All pictures are to be omitted while the lines starting at the line with "[00:00:13.35]" and ending at the line with "Word for word: i'd" in the material below are retyped exactly, both ends included.

══ The input

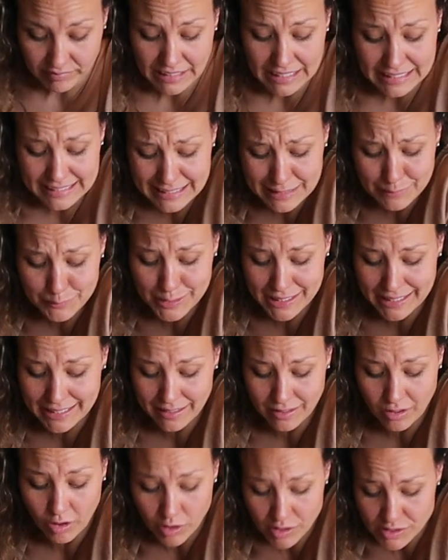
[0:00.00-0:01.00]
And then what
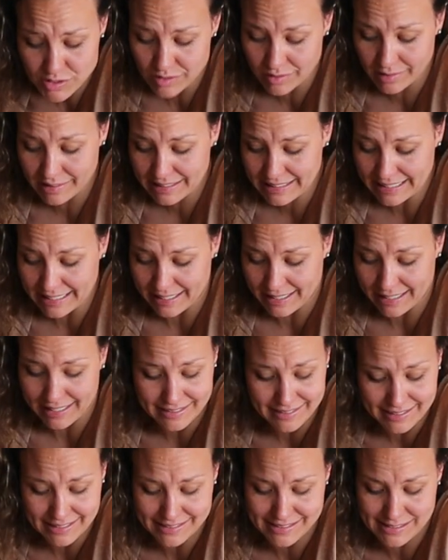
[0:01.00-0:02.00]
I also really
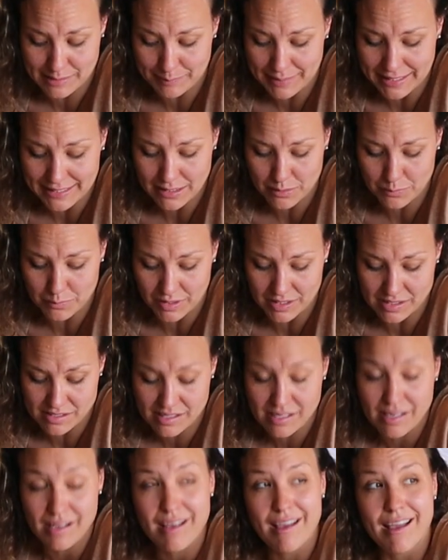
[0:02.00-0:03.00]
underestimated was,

════
══ The input

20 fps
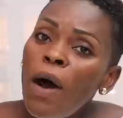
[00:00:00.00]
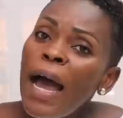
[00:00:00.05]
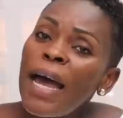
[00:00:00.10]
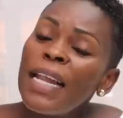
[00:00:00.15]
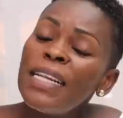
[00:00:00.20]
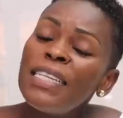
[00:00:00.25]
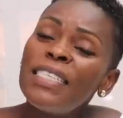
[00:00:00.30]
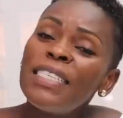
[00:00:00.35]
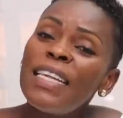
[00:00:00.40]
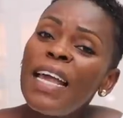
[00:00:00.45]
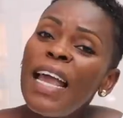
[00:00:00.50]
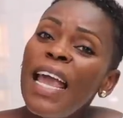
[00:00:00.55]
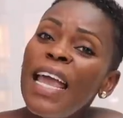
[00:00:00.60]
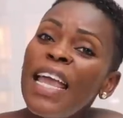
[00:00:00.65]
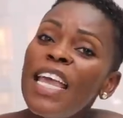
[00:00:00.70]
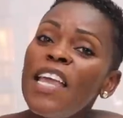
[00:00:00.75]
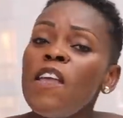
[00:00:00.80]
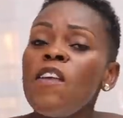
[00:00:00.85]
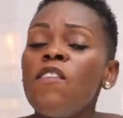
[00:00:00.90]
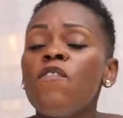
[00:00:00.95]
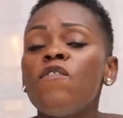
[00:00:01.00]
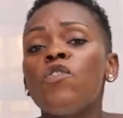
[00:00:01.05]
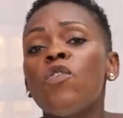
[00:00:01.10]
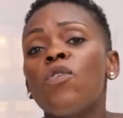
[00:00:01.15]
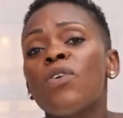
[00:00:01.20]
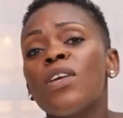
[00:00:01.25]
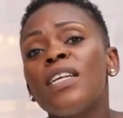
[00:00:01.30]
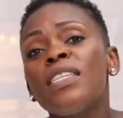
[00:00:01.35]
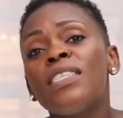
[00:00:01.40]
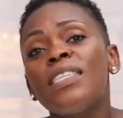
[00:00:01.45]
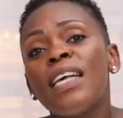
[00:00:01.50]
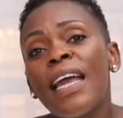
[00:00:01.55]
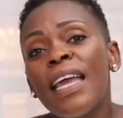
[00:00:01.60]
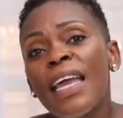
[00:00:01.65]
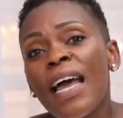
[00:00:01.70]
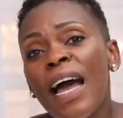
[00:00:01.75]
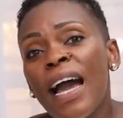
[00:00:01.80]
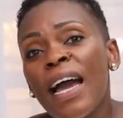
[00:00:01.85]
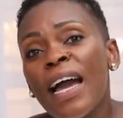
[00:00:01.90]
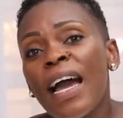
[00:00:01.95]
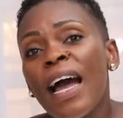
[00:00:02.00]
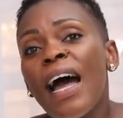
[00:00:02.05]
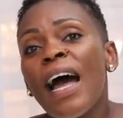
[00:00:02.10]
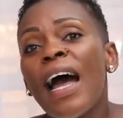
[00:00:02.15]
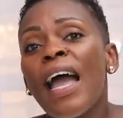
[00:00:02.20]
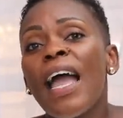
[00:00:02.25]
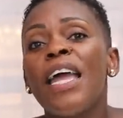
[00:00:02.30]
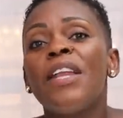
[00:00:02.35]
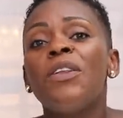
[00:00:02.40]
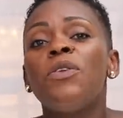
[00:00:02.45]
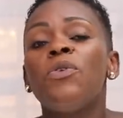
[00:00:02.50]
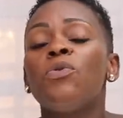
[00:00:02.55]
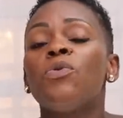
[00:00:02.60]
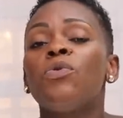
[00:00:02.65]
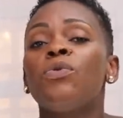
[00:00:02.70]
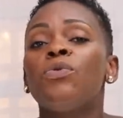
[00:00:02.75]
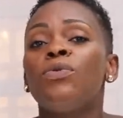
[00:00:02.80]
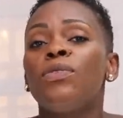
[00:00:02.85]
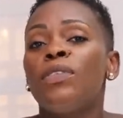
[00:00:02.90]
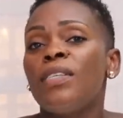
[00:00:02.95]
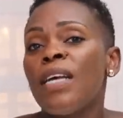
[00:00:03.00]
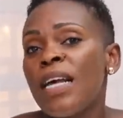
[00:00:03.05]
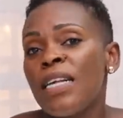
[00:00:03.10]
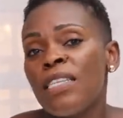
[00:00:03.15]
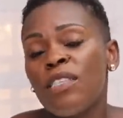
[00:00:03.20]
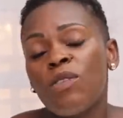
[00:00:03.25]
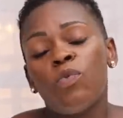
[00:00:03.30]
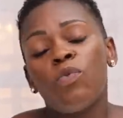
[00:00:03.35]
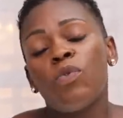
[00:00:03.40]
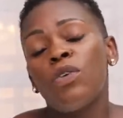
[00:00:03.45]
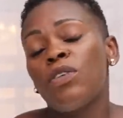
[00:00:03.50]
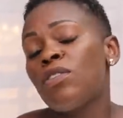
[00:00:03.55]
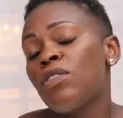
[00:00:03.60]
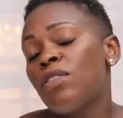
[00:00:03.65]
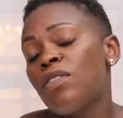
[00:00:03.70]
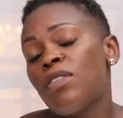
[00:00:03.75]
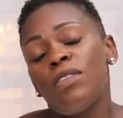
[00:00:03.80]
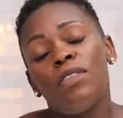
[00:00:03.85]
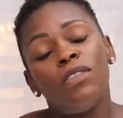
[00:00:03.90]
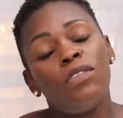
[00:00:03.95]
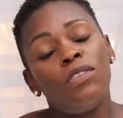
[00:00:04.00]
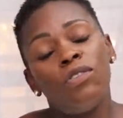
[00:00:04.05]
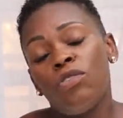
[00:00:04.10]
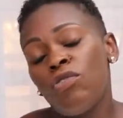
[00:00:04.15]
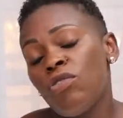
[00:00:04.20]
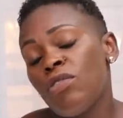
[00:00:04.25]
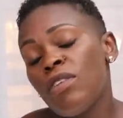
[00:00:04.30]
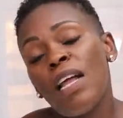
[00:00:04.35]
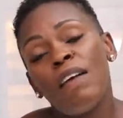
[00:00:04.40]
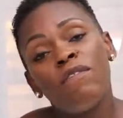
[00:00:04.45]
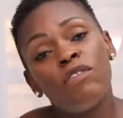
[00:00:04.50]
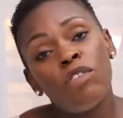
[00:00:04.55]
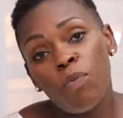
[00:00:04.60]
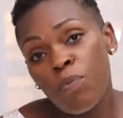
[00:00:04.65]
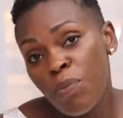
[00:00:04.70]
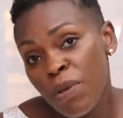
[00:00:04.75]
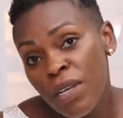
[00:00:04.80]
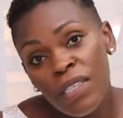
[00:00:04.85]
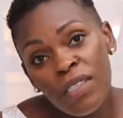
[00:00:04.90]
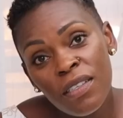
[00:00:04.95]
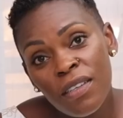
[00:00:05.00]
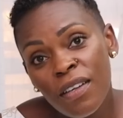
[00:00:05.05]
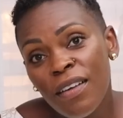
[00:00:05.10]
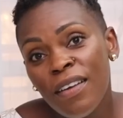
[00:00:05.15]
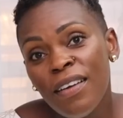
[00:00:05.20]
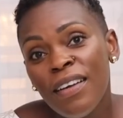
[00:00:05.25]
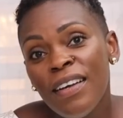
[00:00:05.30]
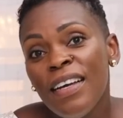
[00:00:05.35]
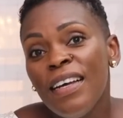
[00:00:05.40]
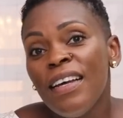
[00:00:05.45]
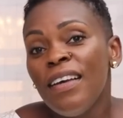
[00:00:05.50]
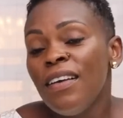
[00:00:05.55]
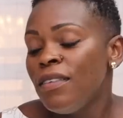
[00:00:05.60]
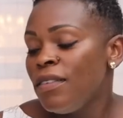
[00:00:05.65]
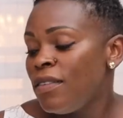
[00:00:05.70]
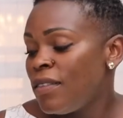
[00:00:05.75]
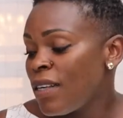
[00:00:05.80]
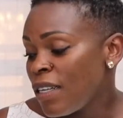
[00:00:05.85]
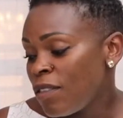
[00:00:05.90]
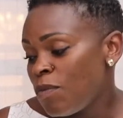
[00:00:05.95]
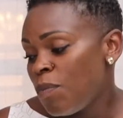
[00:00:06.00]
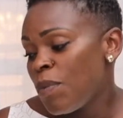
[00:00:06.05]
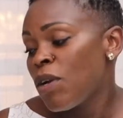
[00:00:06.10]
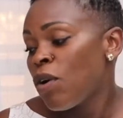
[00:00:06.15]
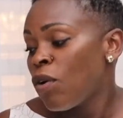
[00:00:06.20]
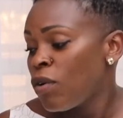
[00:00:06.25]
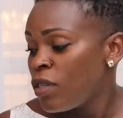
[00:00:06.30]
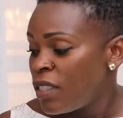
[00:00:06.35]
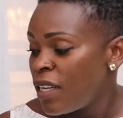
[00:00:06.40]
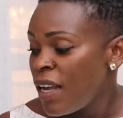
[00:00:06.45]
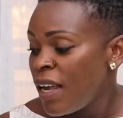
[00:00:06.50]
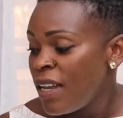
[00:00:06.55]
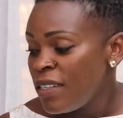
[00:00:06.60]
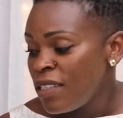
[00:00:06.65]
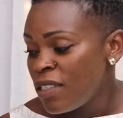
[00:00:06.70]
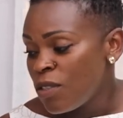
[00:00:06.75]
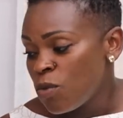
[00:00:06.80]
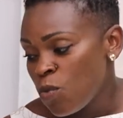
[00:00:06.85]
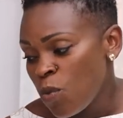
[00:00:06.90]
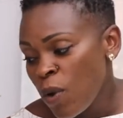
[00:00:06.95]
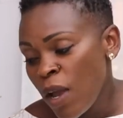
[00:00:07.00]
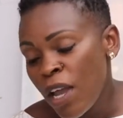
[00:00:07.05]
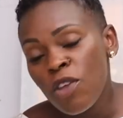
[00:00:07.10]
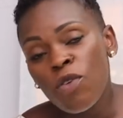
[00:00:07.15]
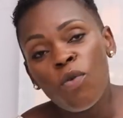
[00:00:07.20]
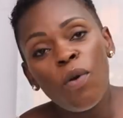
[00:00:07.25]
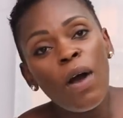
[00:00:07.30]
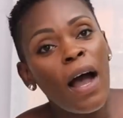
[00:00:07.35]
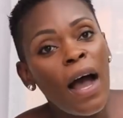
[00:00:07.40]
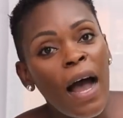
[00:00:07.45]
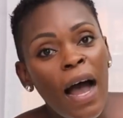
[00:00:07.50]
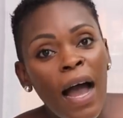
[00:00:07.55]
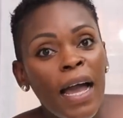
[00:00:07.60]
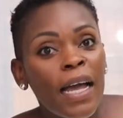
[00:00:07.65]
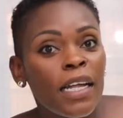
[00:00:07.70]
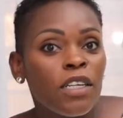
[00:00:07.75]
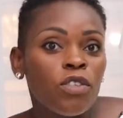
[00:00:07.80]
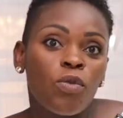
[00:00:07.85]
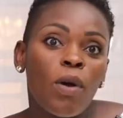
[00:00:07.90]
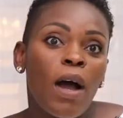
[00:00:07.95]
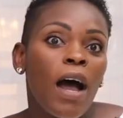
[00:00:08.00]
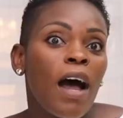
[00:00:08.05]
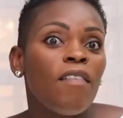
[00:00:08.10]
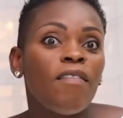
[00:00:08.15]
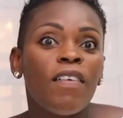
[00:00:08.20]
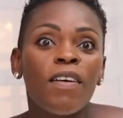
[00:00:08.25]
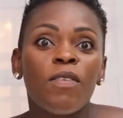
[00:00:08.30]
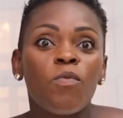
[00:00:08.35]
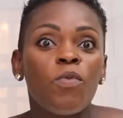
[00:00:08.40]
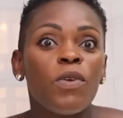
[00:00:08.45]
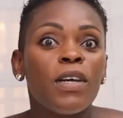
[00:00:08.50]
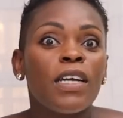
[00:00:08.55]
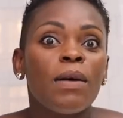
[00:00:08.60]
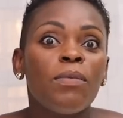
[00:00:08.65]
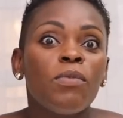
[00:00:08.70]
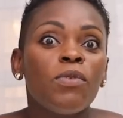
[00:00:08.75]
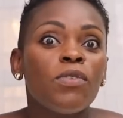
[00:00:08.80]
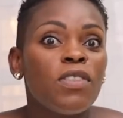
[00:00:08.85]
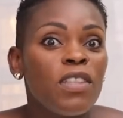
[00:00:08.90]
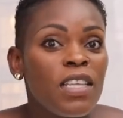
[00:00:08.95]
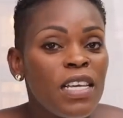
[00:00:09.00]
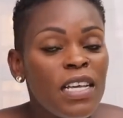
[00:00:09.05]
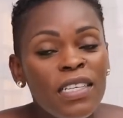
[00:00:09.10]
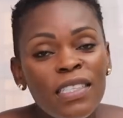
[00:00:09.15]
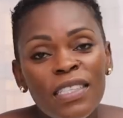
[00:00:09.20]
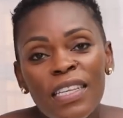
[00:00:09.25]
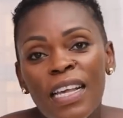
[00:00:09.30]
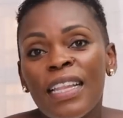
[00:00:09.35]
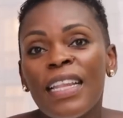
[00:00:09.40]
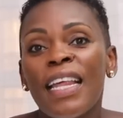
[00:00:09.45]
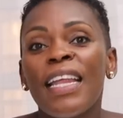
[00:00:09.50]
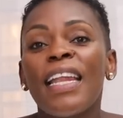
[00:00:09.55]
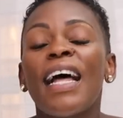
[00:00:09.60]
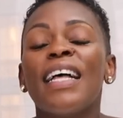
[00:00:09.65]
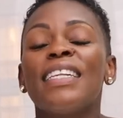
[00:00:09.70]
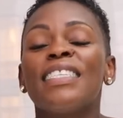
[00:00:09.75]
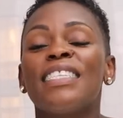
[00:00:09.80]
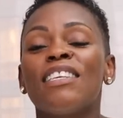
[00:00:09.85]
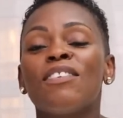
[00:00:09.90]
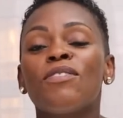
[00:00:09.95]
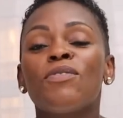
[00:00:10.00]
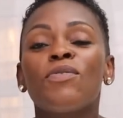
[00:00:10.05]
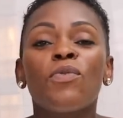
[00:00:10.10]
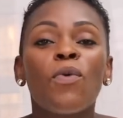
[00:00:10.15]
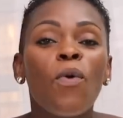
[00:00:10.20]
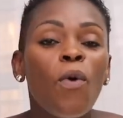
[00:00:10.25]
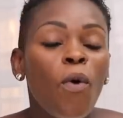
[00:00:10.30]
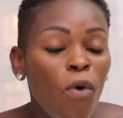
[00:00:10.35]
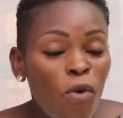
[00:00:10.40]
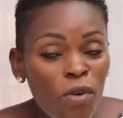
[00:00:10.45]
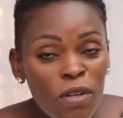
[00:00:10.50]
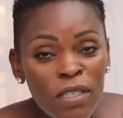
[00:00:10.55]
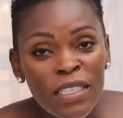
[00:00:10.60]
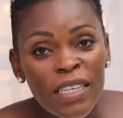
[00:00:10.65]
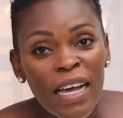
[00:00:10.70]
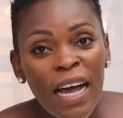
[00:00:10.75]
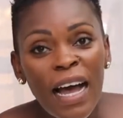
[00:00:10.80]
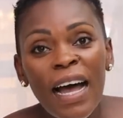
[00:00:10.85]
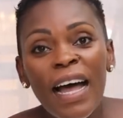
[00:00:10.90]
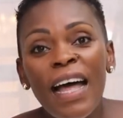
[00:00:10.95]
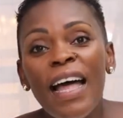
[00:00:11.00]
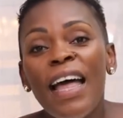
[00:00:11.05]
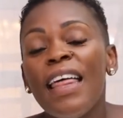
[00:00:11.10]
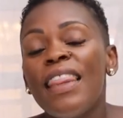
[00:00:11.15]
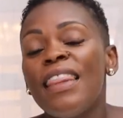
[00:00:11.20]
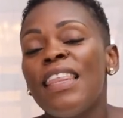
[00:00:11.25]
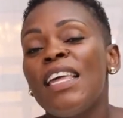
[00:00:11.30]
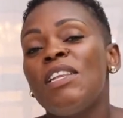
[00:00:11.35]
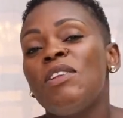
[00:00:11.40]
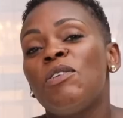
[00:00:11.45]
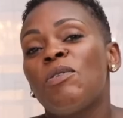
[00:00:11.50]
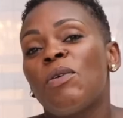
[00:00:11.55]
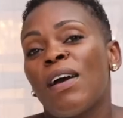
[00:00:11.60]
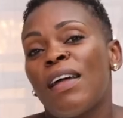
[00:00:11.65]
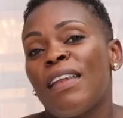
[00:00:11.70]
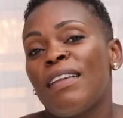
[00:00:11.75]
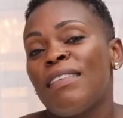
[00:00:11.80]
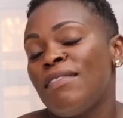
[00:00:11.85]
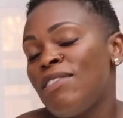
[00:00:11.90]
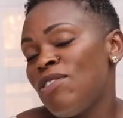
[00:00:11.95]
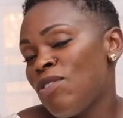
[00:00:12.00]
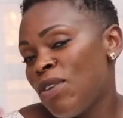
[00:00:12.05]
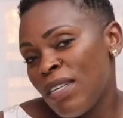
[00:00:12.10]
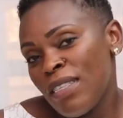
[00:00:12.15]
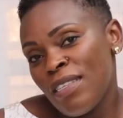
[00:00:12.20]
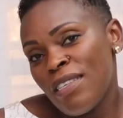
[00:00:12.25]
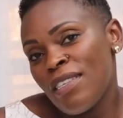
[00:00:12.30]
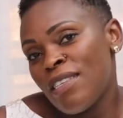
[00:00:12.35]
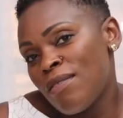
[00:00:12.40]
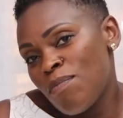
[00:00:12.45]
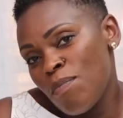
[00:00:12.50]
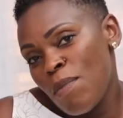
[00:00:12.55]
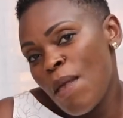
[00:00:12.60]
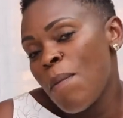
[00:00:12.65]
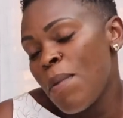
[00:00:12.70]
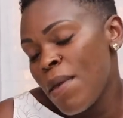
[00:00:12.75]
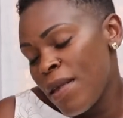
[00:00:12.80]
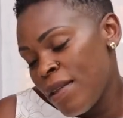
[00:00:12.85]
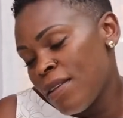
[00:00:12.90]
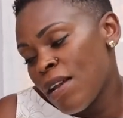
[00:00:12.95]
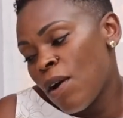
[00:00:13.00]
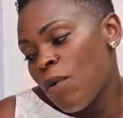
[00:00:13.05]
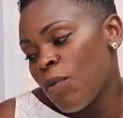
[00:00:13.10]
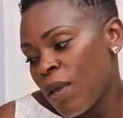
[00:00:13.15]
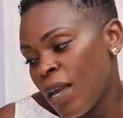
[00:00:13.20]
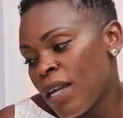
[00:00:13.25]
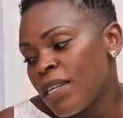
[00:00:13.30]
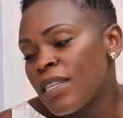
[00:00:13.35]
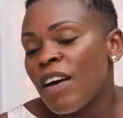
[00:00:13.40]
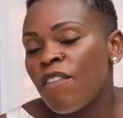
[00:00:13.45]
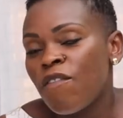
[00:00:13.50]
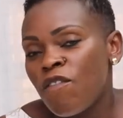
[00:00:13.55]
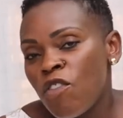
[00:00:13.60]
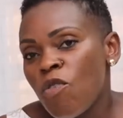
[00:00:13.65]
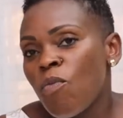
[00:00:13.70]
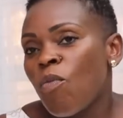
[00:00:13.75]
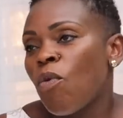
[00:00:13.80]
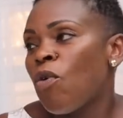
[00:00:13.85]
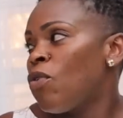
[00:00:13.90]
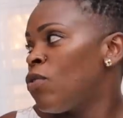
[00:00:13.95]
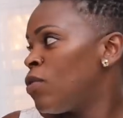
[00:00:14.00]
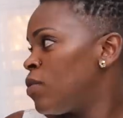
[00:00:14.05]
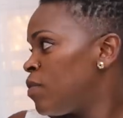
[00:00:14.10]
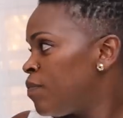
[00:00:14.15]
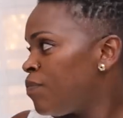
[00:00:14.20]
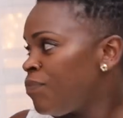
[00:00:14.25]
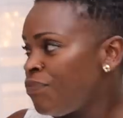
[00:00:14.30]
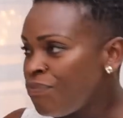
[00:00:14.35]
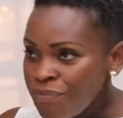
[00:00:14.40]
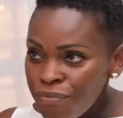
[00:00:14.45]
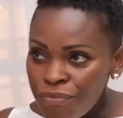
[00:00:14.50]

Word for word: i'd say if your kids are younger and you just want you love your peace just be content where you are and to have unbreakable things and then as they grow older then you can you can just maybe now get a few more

════

# Task result
[00:00:13.35]
[00:00:13.40]
[00:00:13.45]
[00:00:13.50]
[00:00:13.55]
[00:00:13.60]
[00:00:13.65]
[00:00:13.70]
[00:00:13.75]
[00:00:13.80]
[00:00:13.85]
[00:00:13.90]
[00:00:13.95]
[00:00:14.00]
[00:00:14.05]
[00:00:14.10]
[00:00:14.15]
[00:00:14.20]
[00:00:14.25]
[00:00:14.30]
[00:00:14.35]
[00:00:14.40]
[00:00:14.45]
[00:00:14.50]

Word for word: i'd say if your kids are younger and you just want you love your peace just be content where you are and to have unbreakable things and then as they grow older then you can you can just maybe now get a few more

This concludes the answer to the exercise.